AI depends on data and the quality of the data used to either train AI models or for AI based analysis will have a direct impact on the quality of outputs and downstream tasks. As many AI approaches are intrinsically linked to the data type, we outline the myriad of different forms that health data can take.
[A slide is presented with a table with column headings are, Data Type, Examples, Formats/Standards and Avg size/patient and column rows Electronic Health Record, Genomics, Imaging, Administrative and Sensor Data”
This table provides a brief snapshot of the detailed breakdown found in the full report.
[Bevan Koopman appears prominent on screen]
Perhaps the most well known branch of AI is machine learning. This gives computers the ability to learn without being explicitly programmed.
[A slide is presented.
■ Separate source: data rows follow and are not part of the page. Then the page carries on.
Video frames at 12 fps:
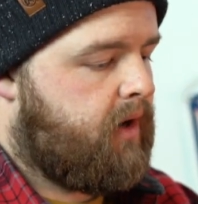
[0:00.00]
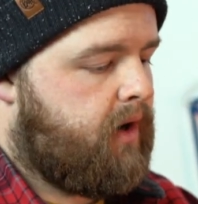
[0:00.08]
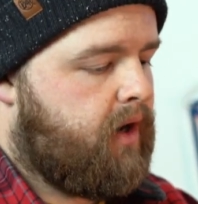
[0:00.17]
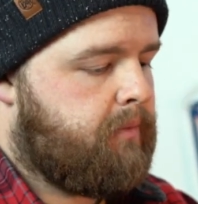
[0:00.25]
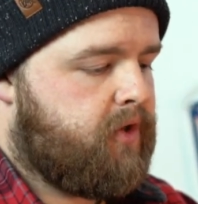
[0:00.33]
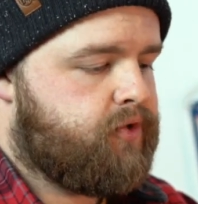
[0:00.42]

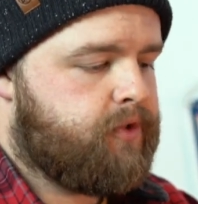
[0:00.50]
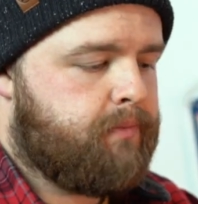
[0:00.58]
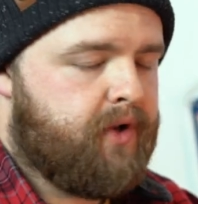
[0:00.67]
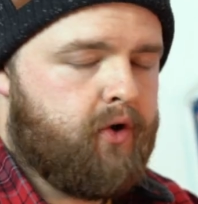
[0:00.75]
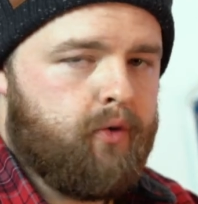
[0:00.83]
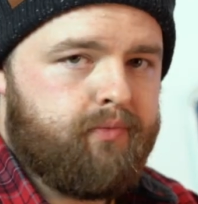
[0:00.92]
I managed to
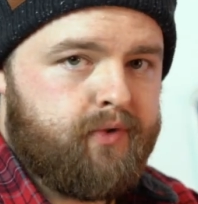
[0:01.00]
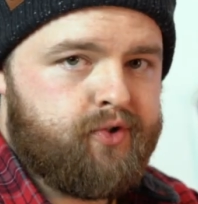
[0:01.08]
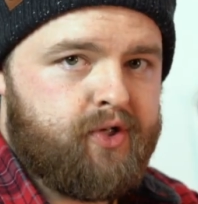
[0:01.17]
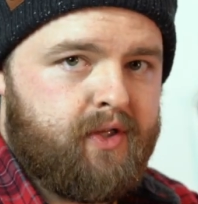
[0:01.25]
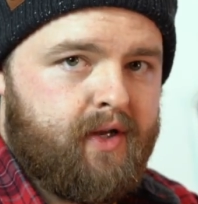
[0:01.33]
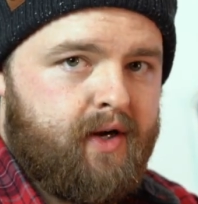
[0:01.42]
pick up the
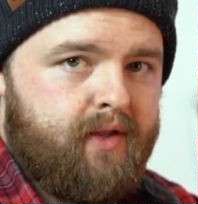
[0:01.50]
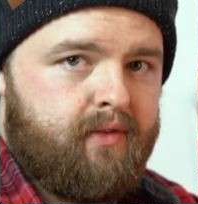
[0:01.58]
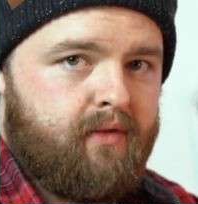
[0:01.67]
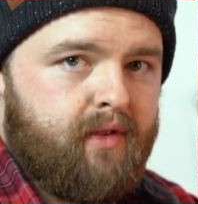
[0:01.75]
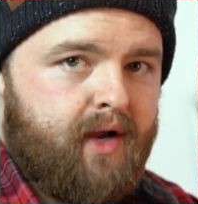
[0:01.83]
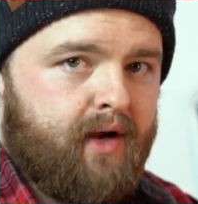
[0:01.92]
G9
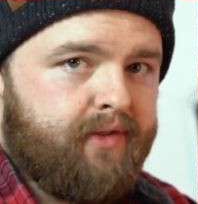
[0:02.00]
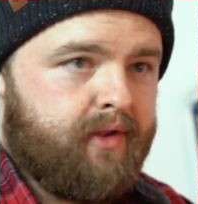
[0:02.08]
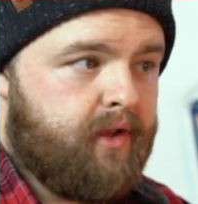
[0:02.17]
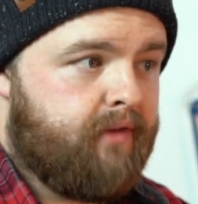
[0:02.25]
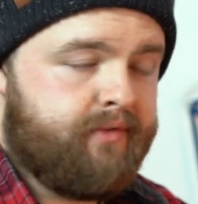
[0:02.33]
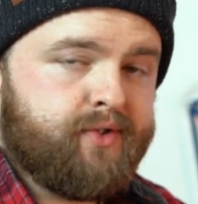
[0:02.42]
at
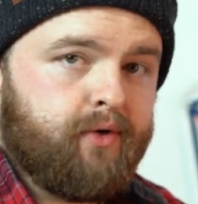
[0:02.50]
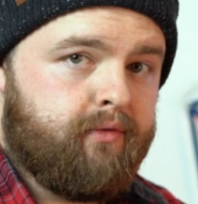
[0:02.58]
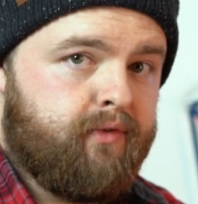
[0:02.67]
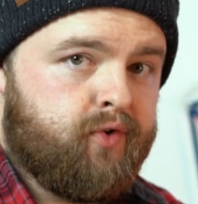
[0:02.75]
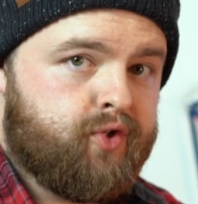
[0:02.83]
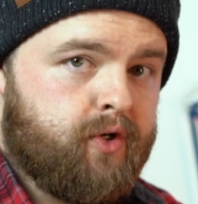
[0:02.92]
the
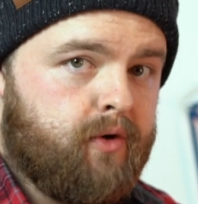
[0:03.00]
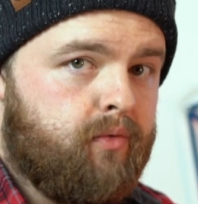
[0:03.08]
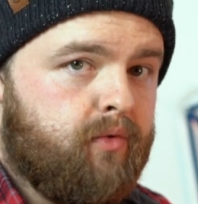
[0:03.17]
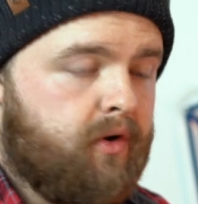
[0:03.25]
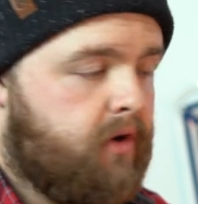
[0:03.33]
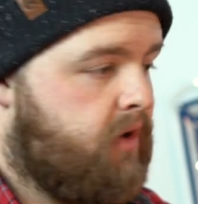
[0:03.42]
photography show
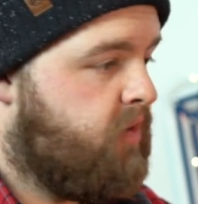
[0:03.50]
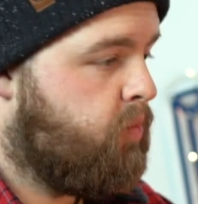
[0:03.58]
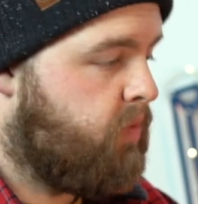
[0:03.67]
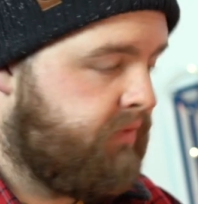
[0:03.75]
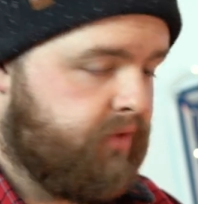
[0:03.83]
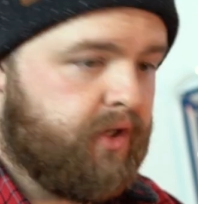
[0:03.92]

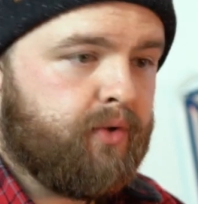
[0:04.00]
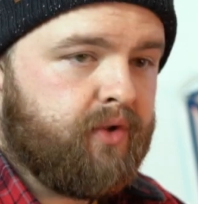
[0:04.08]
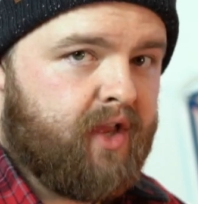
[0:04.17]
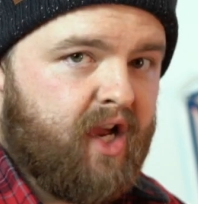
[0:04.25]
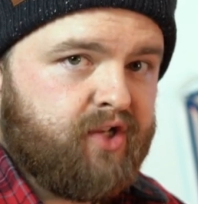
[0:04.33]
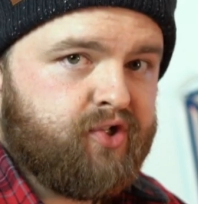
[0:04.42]
with a load
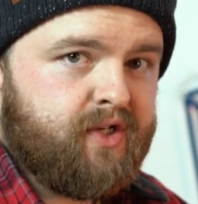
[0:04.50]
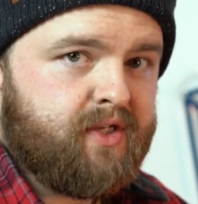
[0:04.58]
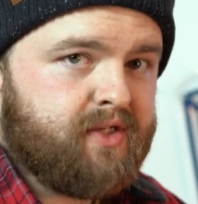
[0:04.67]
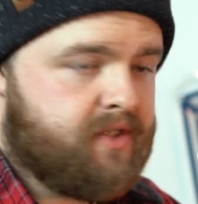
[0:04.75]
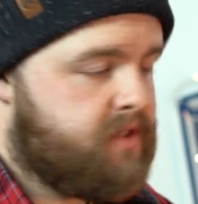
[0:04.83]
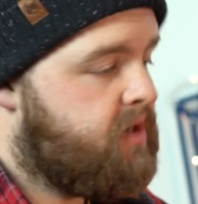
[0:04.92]
of
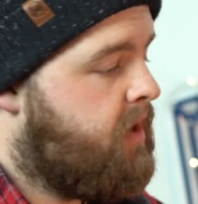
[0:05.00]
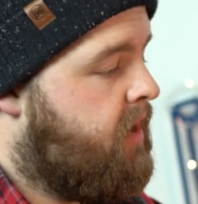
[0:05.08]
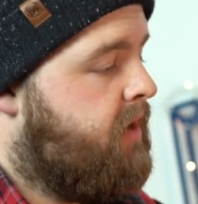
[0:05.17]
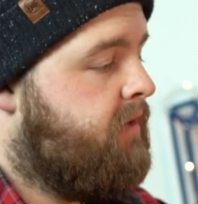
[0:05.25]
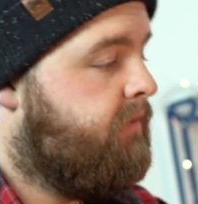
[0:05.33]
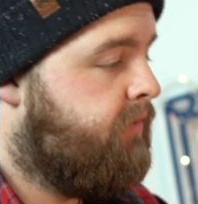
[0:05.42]
gadgets
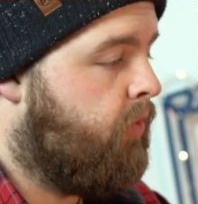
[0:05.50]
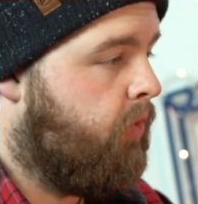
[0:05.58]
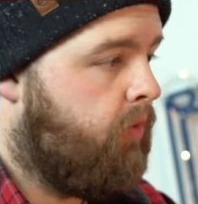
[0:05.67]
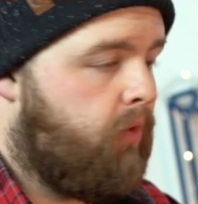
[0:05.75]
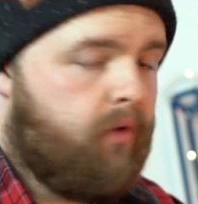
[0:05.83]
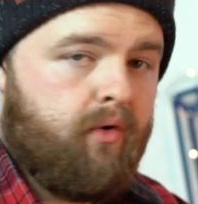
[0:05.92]

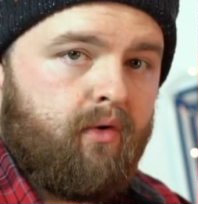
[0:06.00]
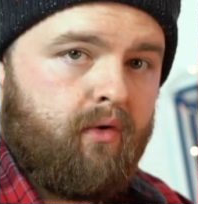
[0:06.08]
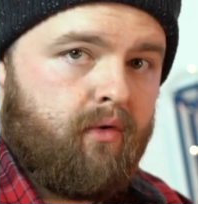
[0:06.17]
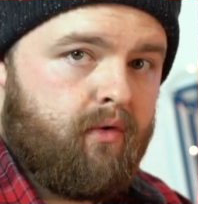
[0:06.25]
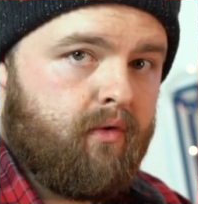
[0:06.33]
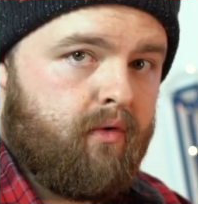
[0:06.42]
for
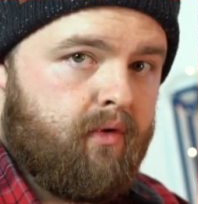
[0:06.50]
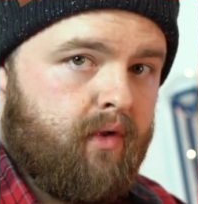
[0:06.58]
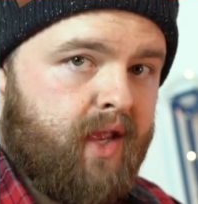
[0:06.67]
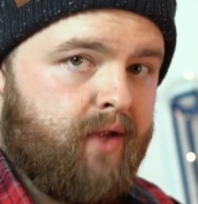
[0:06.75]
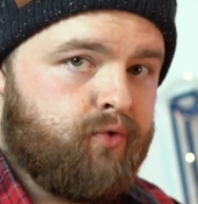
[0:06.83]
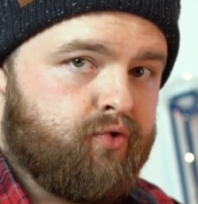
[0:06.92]

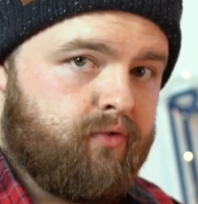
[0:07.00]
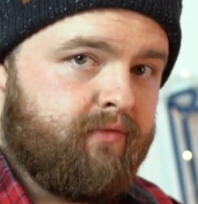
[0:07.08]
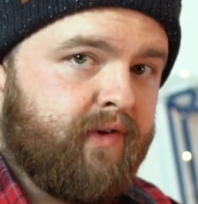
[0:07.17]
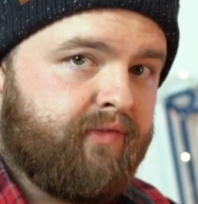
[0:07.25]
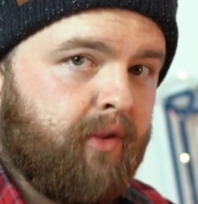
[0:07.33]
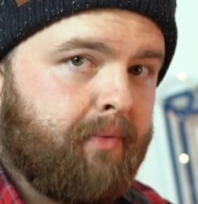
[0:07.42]

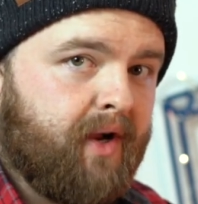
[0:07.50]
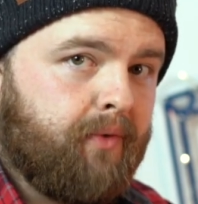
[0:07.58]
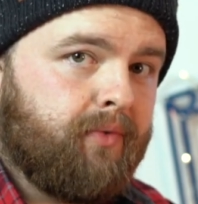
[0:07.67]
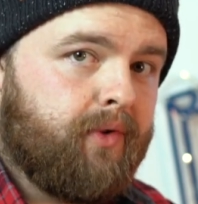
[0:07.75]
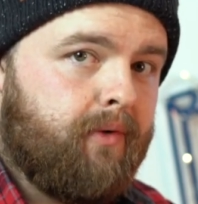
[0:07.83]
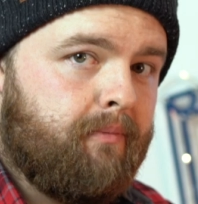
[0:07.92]

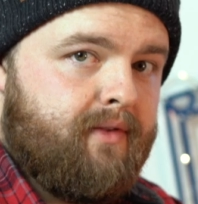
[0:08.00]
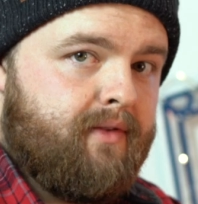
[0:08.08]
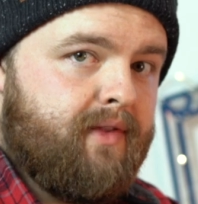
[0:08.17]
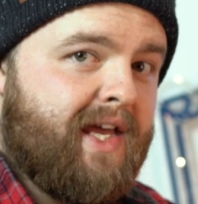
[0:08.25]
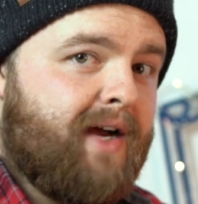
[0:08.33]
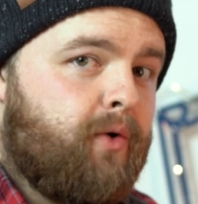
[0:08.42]
£850.
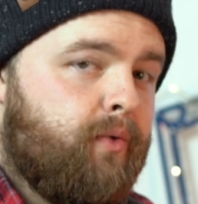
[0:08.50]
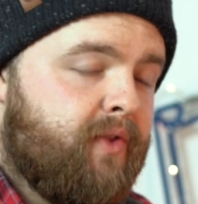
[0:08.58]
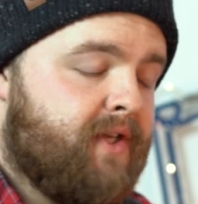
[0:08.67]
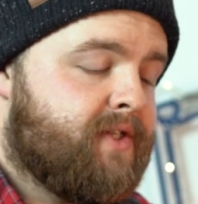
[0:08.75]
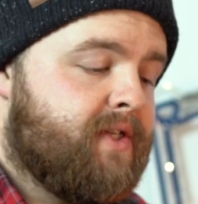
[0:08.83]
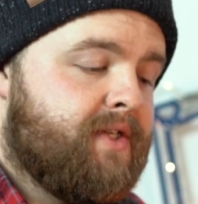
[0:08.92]
Now
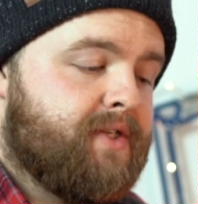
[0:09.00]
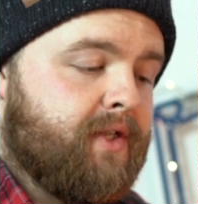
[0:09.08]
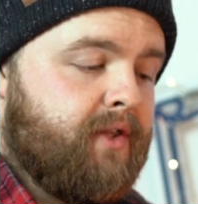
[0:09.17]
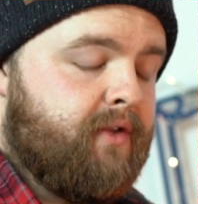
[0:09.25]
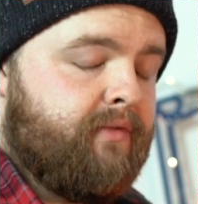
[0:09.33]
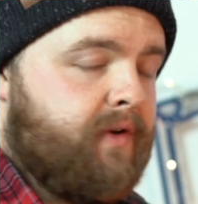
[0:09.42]
this is
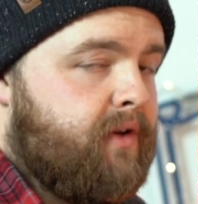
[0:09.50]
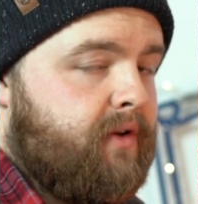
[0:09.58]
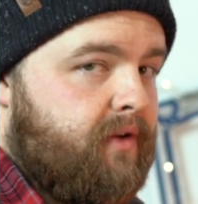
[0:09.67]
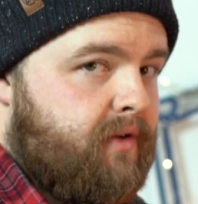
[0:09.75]
another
Headline is Machine Learning. Three dot points, classification vs regression, supervised vs unsupervised and deep learning]
There are three main techniques for machine learning. Statistical machine learning aims to find types of predictive functions from training data. Reinforcement learning approaches, provide AI algorithms with rewards or penalties based on their problem solving performance. And deep learning approaches make use of artificial neural networks.
[Bevan Koopman appears prominent on screen]
There are two main machine learning tasks: classification and regression. Classification involves using a machine learning model to classify some data according to a finite set of categories.
For example, classifying the type of cancer found in a pathology report as breast, lung, pancreatic, etc.. Regression, in contrast, involves using a machine learning model to predict a continuous value rather than a category. For example, predicting the length of stay for a patient given their condition.